TIME magazine cover, 1982. In the pessimistic climate of the late 1970s, the discovery of a new, incurable, STD was widely interpreted as a sign that the sexual revolution was defunct and that the promiscuous would inevitably be punished for their activities. The media helped fuel the backlash against sexual liberism; this backlash would influence the nation’s response to AIDS in the 1980s and eventually result in the “culture wars” of the early 1990s.

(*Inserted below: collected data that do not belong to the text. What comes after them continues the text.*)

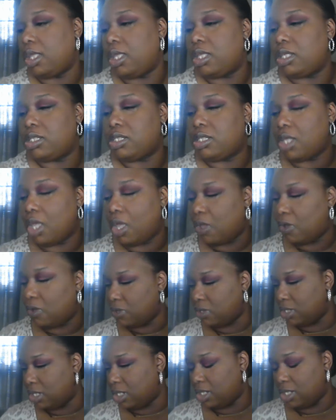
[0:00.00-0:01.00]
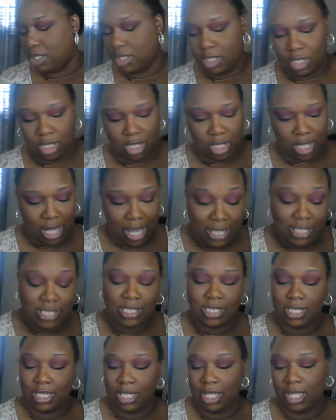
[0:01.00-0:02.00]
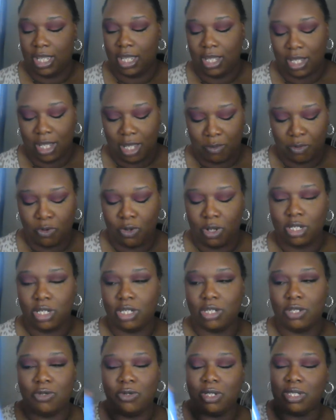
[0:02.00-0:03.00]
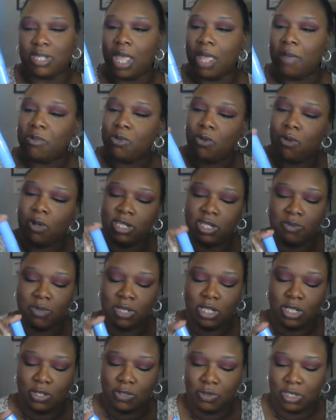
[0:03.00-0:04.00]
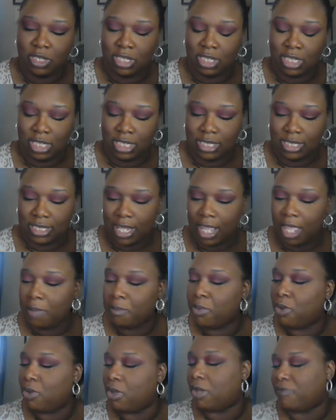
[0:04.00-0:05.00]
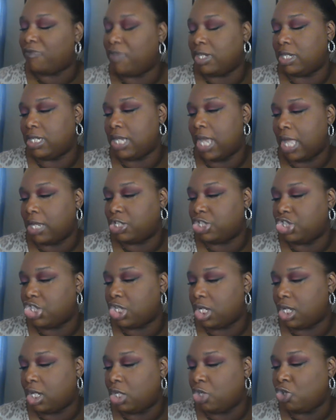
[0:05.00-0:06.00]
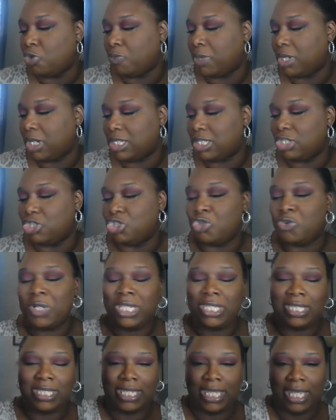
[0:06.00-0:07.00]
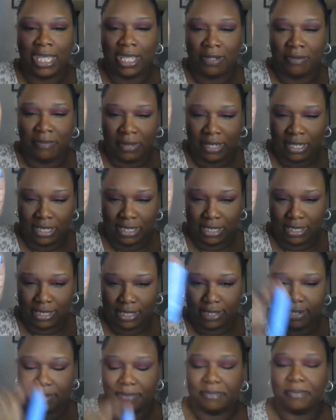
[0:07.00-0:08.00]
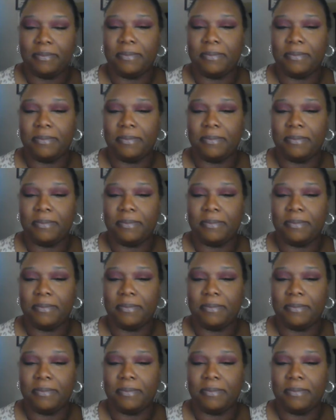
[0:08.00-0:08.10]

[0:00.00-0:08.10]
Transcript: So the next thing I'm going to do is I'm going to be using this sample of the Tatcha Luminous Dewy Skin Mist.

Although the Sexual Revolution brought with it some good things, it is part responsibility for widespread STD’s and STI’s, a rise in divorce and single parents, pornography and loss of the meaning of Love. “We’ve got young girls being asked to write their names on their boobs and send pictures. Parents would be really shocked to know this is happening in pretty much every school in the country. Our children are growing up in a very sexualized world.” Claire Perrp MP, 2013 “Never before has girlhood been under such a sustained assault - from ads, alcohol marketing, girls’ magazines, sexually explicit tv programmes and the hard pornography that is regularly accessed in so many teenagers bedrooms... Boys are under pressure too, being led to believe that girls will look and behave like porn stars. Our children are becoming victims of pornification.” Steve Biddulph author of ‘Raising Boys.’